I've reduced the stable to my old track bike and a 2008 Karate Monkey with 3 sets of 29"/700C/622 wheels - one single speed- and two Rohloff-based with 19 and 24 mm wide Andra rims. (Right, an old mechanic, I still find wheel building relaxing, though the Rigida/Ryde Andra rims still have seams that defy perfect true...  Another reason for disk brakes.)

The rim manufacturer will tell you the range of recommened tire sizes, but as you might know, a general rule is 1.5 to 2 times the rim width.

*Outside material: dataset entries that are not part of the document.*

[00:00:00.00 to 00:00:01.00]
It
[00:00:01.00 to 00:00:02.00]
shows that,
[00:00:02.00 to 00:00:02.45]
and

So, depending on payload, I go anywhere from 622(700c)- 28 mm to 2.5 inches - the max width for my bike.

I'm currently planning a big trip which will see me on the 24 mm wide rims using some smooth puncture-resistant Continental Top Contact II, 622-37 tires as I ride pavement and smooth gravel a few weeks, at which point I'll slip on some Conti 2.25 inch Mountain Kings as the trip goes off-road in the mountains for a few more weeks. (I figure the improved efficiency of less rolling resistance justifies the extra weight of a couple of folded tires in the bottom of the frame bag.) I've used both these tires for their intended purposes for thousands of miles, so I know they work for me and my riding styles.

So, take a look at your payload, quality of the roads, desired tire pressures, how bulletproof you want your wheels, and then cruise the tire manufacturers' websites, and have fun. If you find you're wasting too much riding time thinking about this crap, then go with what you got. A good bike mechanic can give you advice and help you avoid problems.

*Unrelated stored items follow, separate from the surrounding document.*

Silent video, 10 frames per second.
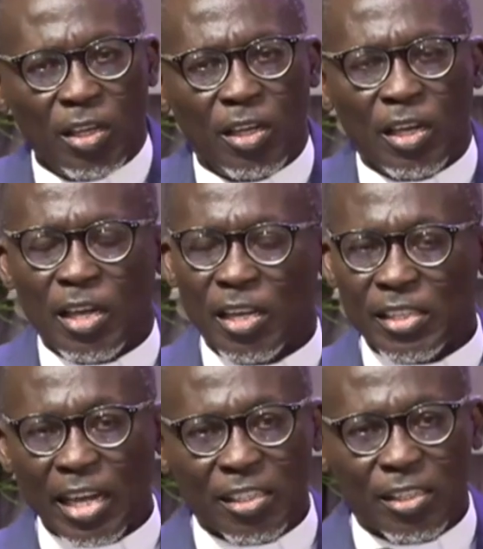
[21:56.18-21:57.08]
is
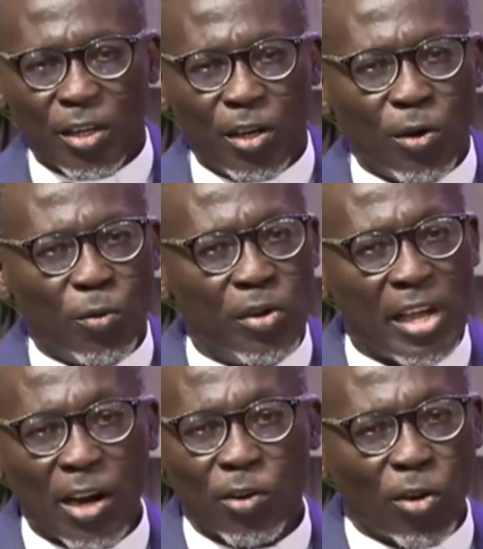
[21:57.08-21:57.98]
that we are
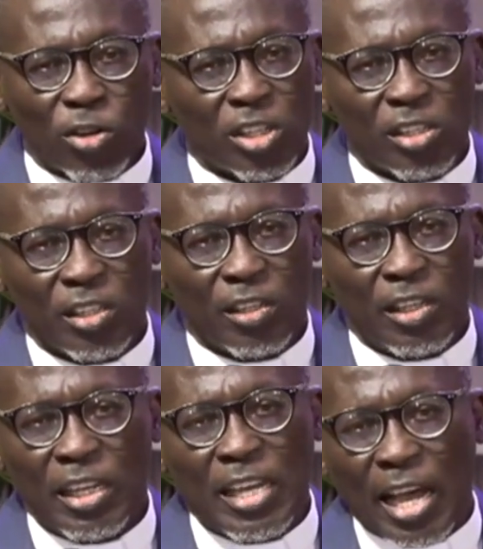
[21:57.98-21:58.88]
not
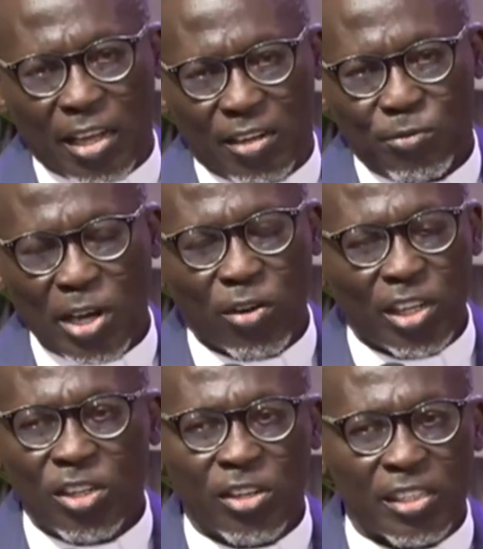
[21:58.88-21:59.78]
eager. We are not
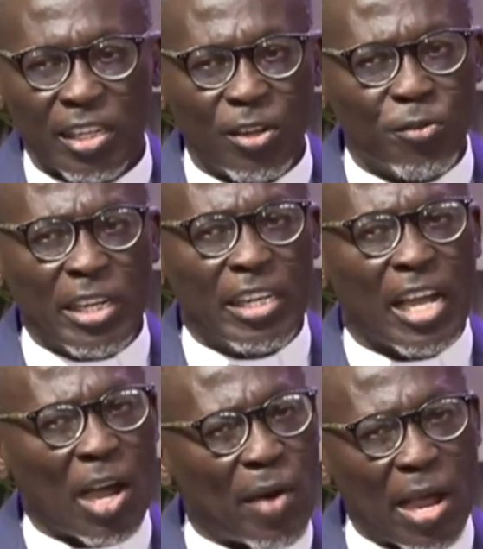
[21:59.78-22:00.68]
interested in reading our
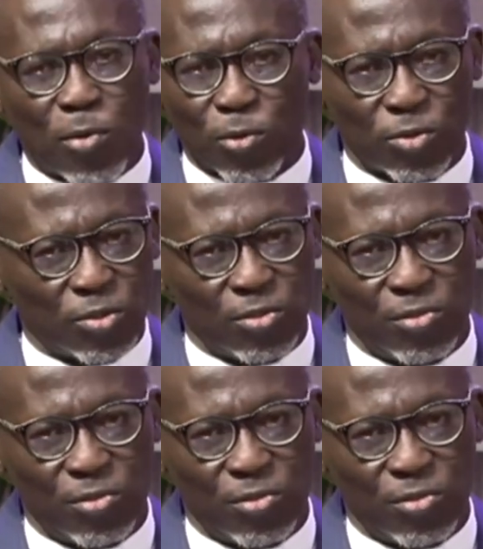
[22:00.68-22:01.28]
Bibles.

If your Fargo came with i23 or i25 WTB rims that are 23 mm or 25 mm wide, You might decide to simply get a relatively high pressure smooth rolling, 622-37 mm tire for the road. Even the WTB i30 rim foumd on some of Fargos, will let you use a nice 47 mm road tire.

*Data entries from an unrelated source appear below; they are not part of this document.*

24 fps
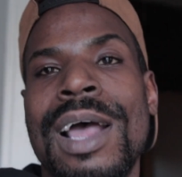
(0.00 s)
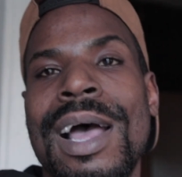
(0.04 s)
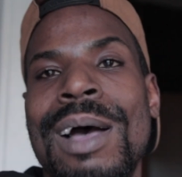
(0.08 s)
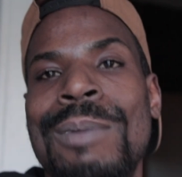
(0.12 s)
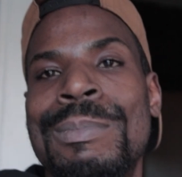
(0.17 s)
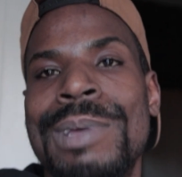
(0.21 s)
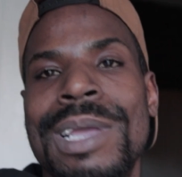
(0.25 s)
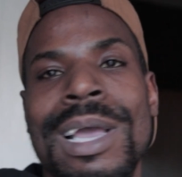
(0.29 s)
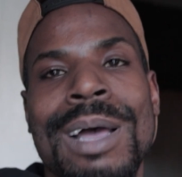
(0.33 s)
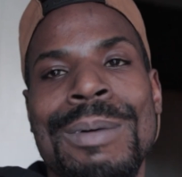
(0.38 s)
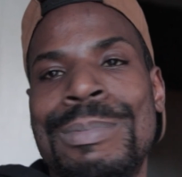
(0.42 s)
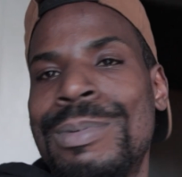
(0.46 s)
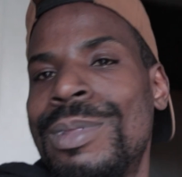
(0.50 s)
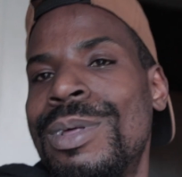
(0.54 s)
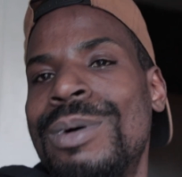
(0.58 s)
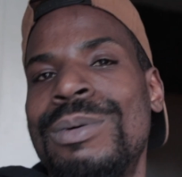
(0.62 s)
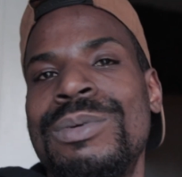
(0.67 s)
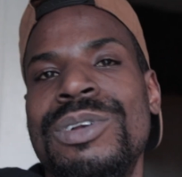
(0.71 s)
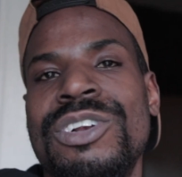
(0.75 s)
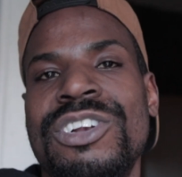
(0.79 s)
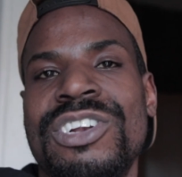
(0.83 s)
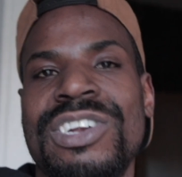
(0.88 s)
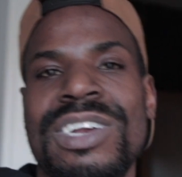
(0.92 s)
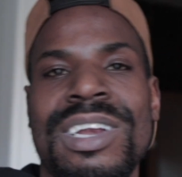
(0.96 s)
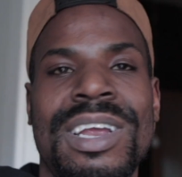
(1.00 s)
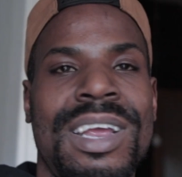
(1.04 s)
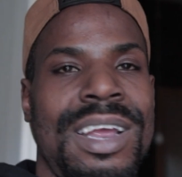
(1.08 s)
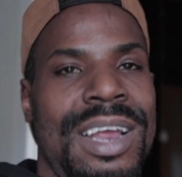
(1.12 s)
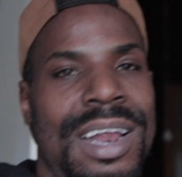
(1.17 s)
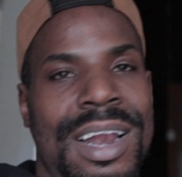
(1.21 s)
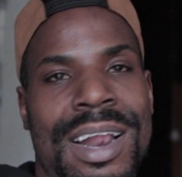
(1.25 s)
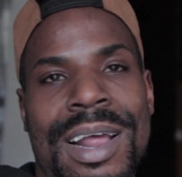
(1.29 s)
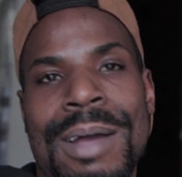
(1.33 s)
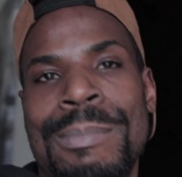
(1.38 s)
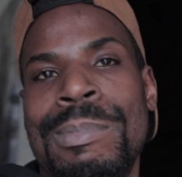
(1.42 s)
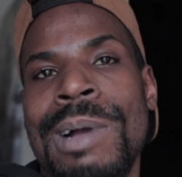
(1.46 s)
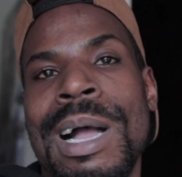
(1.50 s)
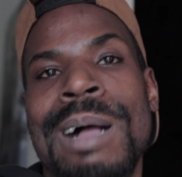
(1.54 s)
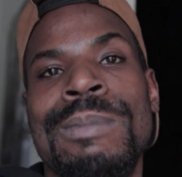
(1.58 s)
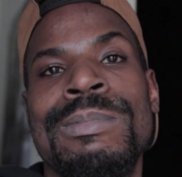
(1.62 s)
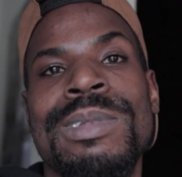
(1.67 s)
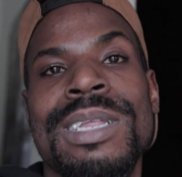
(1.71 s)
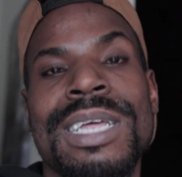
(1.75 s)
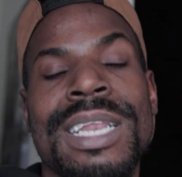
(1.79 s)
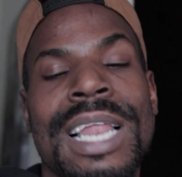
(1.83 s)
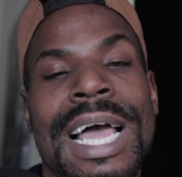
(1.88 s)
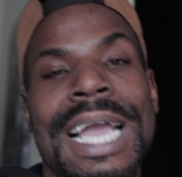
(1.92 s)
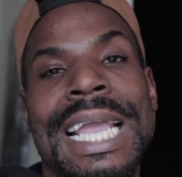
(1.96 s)
I'll be uploading shit.
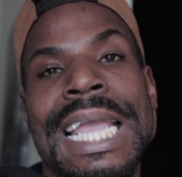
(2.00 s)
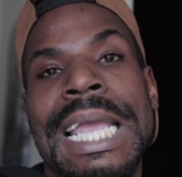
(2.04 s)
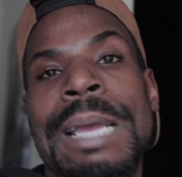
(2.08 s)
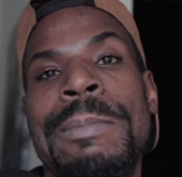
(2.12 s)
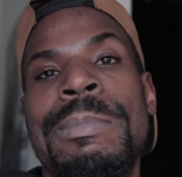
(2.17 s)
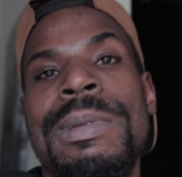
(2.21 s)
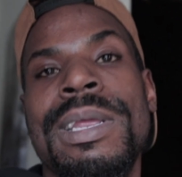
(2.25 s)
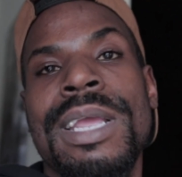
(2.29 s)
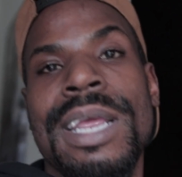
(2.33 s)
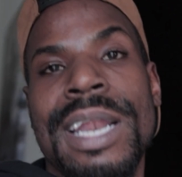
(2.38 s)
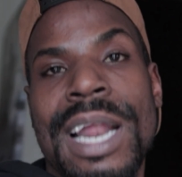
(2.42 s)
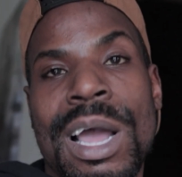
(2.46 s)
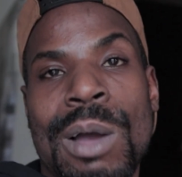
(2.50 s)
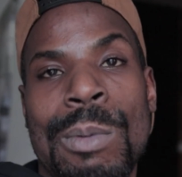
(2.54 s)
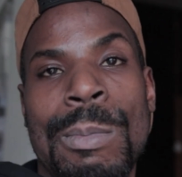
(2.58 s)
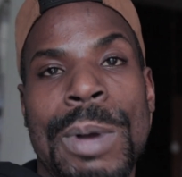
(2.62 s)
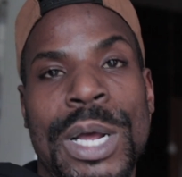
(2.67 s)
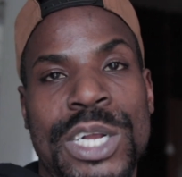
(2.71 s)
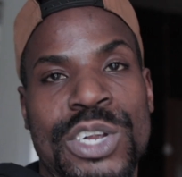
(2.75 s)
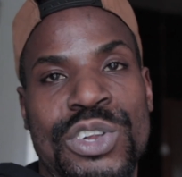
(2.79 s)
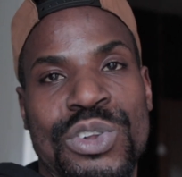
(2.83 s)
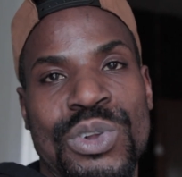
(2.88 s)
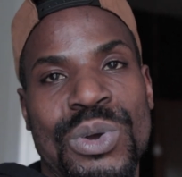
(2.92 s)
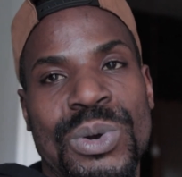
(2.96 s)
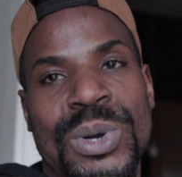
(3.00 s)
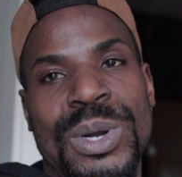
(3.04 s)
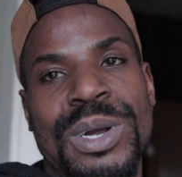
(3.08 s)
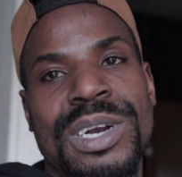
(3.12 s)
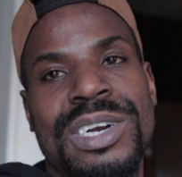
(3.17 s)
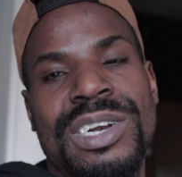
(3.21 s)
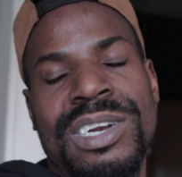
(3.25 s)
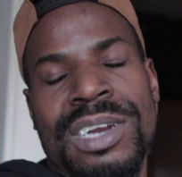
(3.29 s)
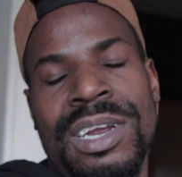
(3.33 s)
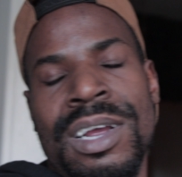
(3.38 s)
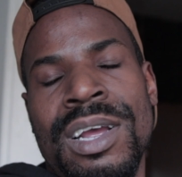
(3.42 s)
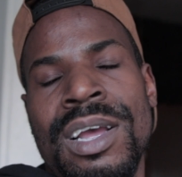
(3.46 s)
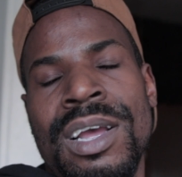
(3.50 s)
Probably like emptying out my storage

Try not to overthink this, and don't spend money on wheelsets if you can spend that money on travel with what you have.

Did I say, have fun?
« Last Edit: March 24, 2021, 12:11:17 am by ray b »
“A good man always knows his limitations.”

Offline ray b

Re: Tires for a 29" Fargo
« Reply #8 on: March 24, 2021, 12:06:16 am »
While someone could slap some 28mm wide Marathons on a 29" wheel, I'm guessing that possibility is slim.
(Been there, done that while commuting on  my Karate Monkey - an early model that propelled the 29er fad - which came with fairly versatile 622-19 Salsa Delgado rims.)
« Last Edit: March 24, 2021, 12:08:47 am by ray b »
“A good man always knows his limitations.”

Offline Inge

Re: Tires for a 29" Fargo
« Reply #9 on: March 24, 2021, 03:34:15 am »
Used schwalbe Almotions (622-50) on my 29er - now my indoor bike and on my outdoor bike 27.5 " I have schwalbe G-One allround 70-584 (27.5 x 2.80). Both really nice and comfortable tires.

Offline DaveB

Re: Tires for a 29" Fargo
« Reply #10 on: March 25, 2021, 09:08:22 am »
True. And I know that 29" is a bit of a marketing gimmick. That being said, when I hear about a bike with 29" wheels, I think about tires at least 1.75" wide or wider and a bike built around handling that particular width. While someone could slap some 28mm wide Marathons on a 29" wheel, I'm guessing that possibility is slim.
Yes, "29" wheels are typically built using wider rims than 700c road wheel but bike rims are pretty tolerant of tire width.  Years ago I "roadified" an old Trek 7000 mountain bike with drop bars and STI shifters but kept the factory 26" (ISO 559) wheels.  The OEM tires were 2.0" (559-50) semi-knobbies and I replaced them with 1.125" (559-32) road tires which fit and handled fine.


Offline Pat Lamb

Re: Tires for a 29" Fargo
« Reply #11 on: March 25, 2021, 02:10:54 pm »
Extrapolating from West Glacier to Anacortes on the NT here.  Almost all of that stretch was pavement, and while there was some chipseal, there weren't the gosh-awful expansion joints of eastern Colorado through Missouri on the TransAm.  If you get unlucky and ride the week after they've applied fresh gravel to the road, or come across mud that came down with a gully-washer of a rain, you might want something bigger or knobbier than a smooth road tire of 35-38-42 width.  Otherwise, pick something in that width range, and get a smooth pavement tire.  Any of the more-or-less standard tires for touring should work well: Schwalbe Marathon, Continental Gatorskin or Specialized Armadillo.  (Add or subtract as many tags to those names as you'd like.)